Let’s wrap this up, shall we?
I suppose what I fear is a more disembodied nation. You can see it on the TV news—the empty, echoing set where there used to be people at desks in the background, running around … I don’t want America to look like an Edward Hopper painting. He was the great artist of American loneliness—empty streets, tables for one, everyone at the bar drinking alone. We weren’t meant to be a Hopper painting. We were meant to be and work together.
Look, even I will admit that this is a pretty strident takedown of an OpEd that’s now almost two years old. If her entire point had been “I, Peggy Noonan, personally find value in office life,” then I wouldn’t be here dissecting this article and calling her an elitist. But that’s not her point. Her point is that America is awesome and part of why it’s awesome is our office culture.
But that simply isn’t true. We’re playing a game of “Right Point, Wrong Attribution.” Yes, humans are meant to be and work together. Community and inclusion is important! Love and friendship and mastery of your work are important too! But the decline in office attendance isn’t why these things are problems.
In actuality, office life in America is really only great if you meet a handful of demographic standards. There’s a reason Jon Hamm and Alec Baldwin and Alan Alda and George Clooney get a lot of these leading roles, after all. But as times change and technology improves, people are starting to reject the idea of needing offices at all, let alone as a means of feeling accomplished, accepted or excellent.

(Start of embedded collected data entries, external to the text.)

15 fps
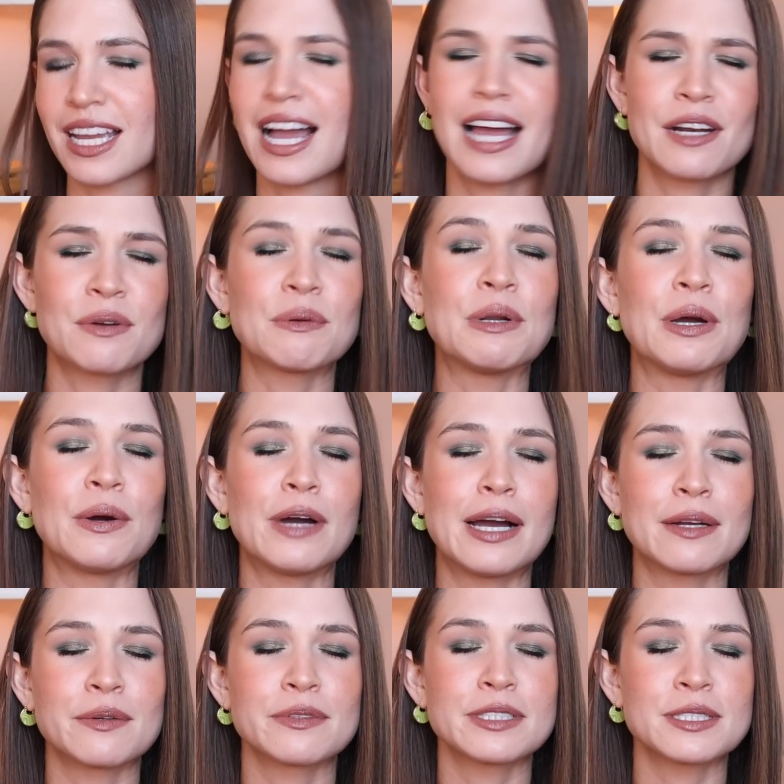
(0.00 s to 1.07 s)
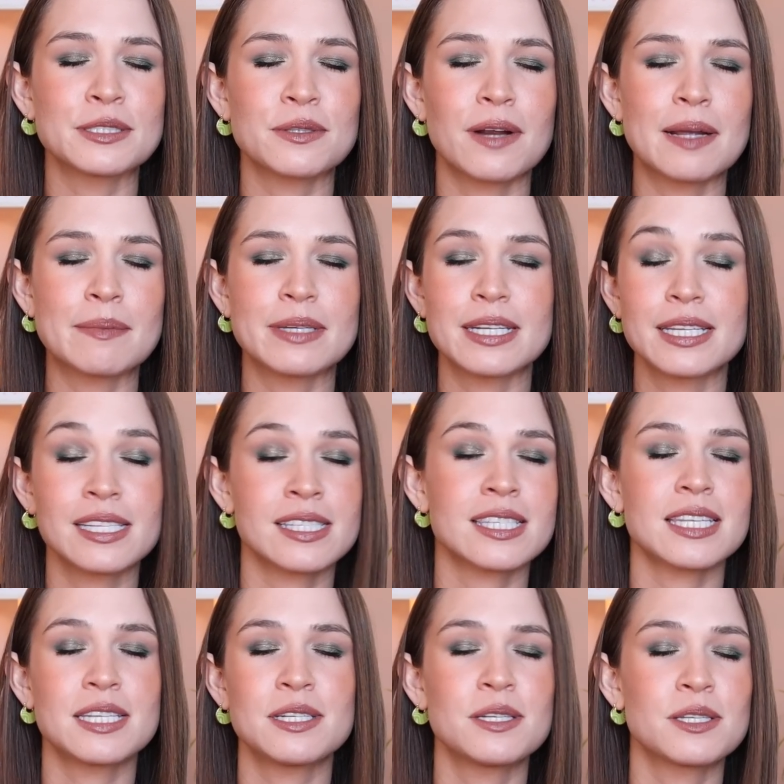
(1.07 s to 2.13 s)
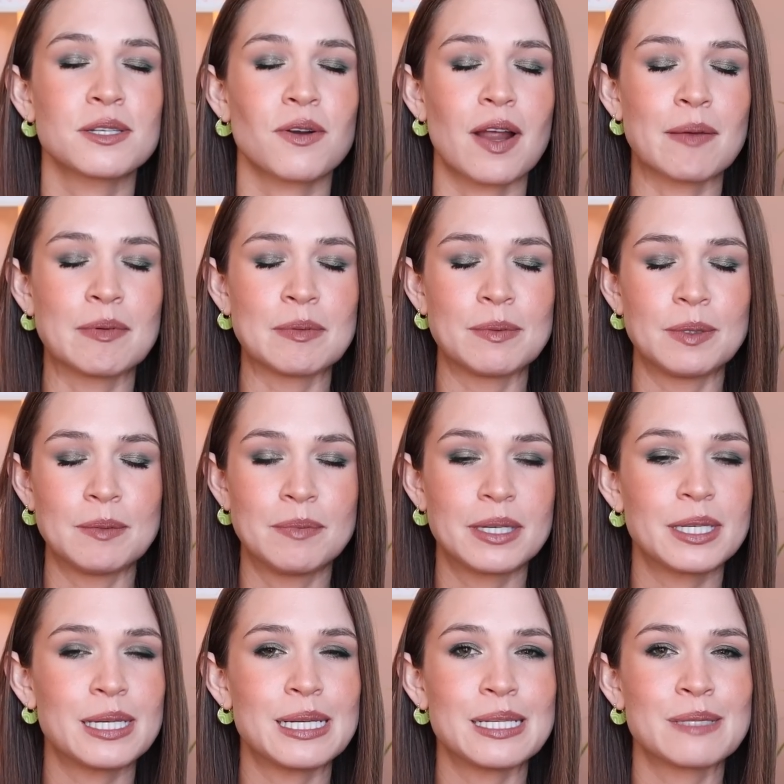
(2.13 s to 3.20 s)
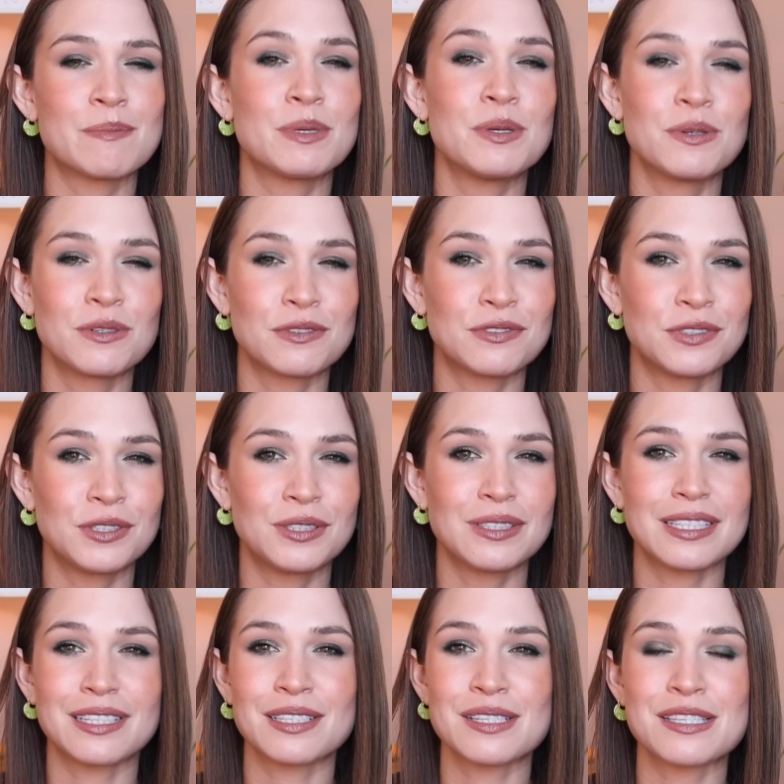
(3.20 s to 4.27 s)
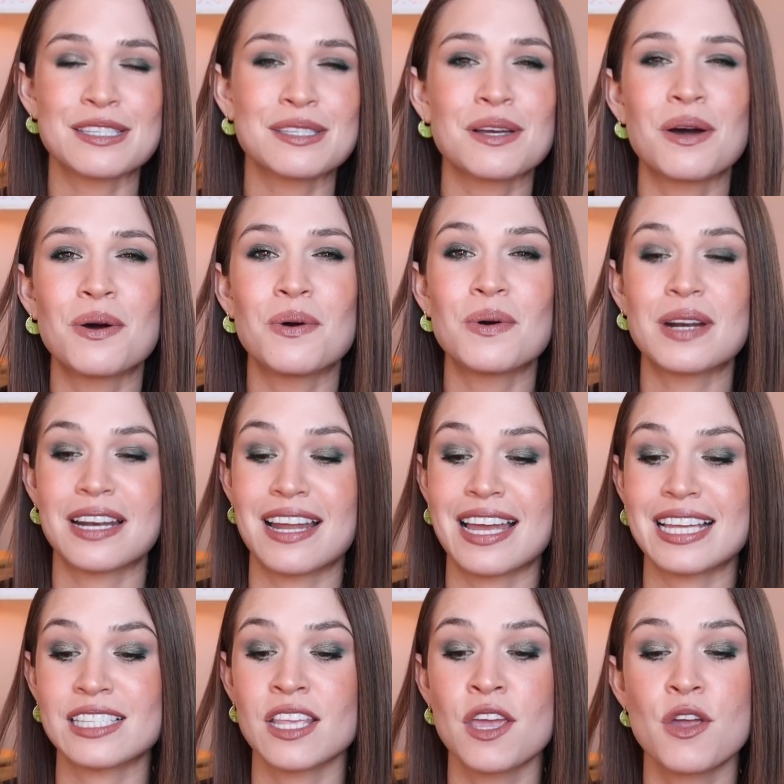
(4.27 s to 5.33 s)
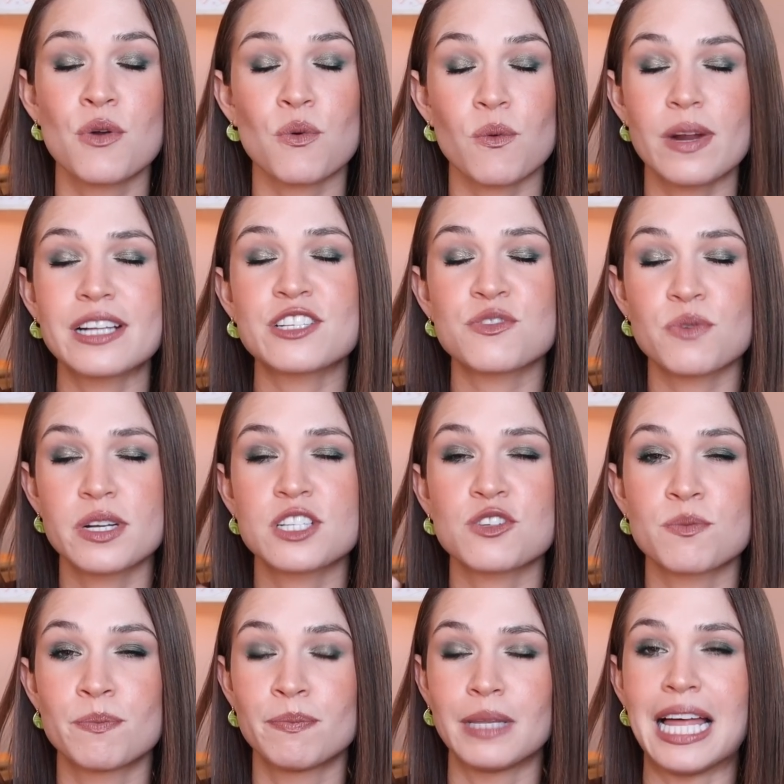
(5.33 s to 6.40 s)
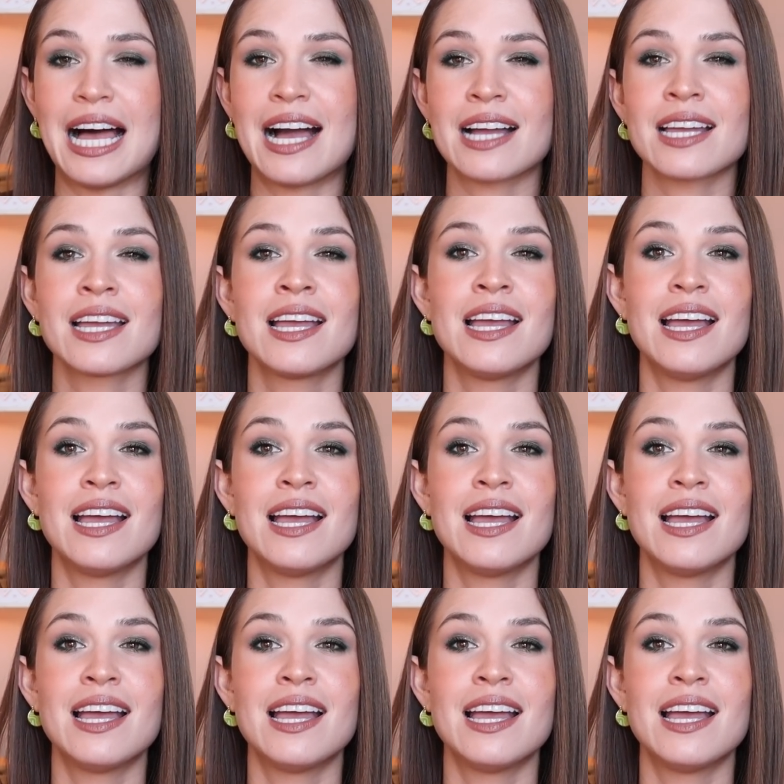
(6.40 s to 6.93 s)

I don't know how to describe it. It's indescribable, but it is beautiful. It is so nice. Rich, rich black.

If we could close the income disparity in the US and give people a means to build the lives they really want, maybe we could recapture some of that vibrant, hum-and-thrum American spirit Peggy Noonan wants. Maybe if empty offices owned by commercial real estate magnates didn’t litter our downtowns, there’d be more room for bars, restaurants, boutique shops, bakeries, art galleries, music studios — you know, the things that actually constitute culture. Work is such a limited part of human experience, and seeing it get a disproportionate share of the blame for our overall social decline is insane.
Then again, what do I know? The grizzled Accounting Manager down the hall hasn’t stopped me in the hallway once this week. I wonder if he’s mad.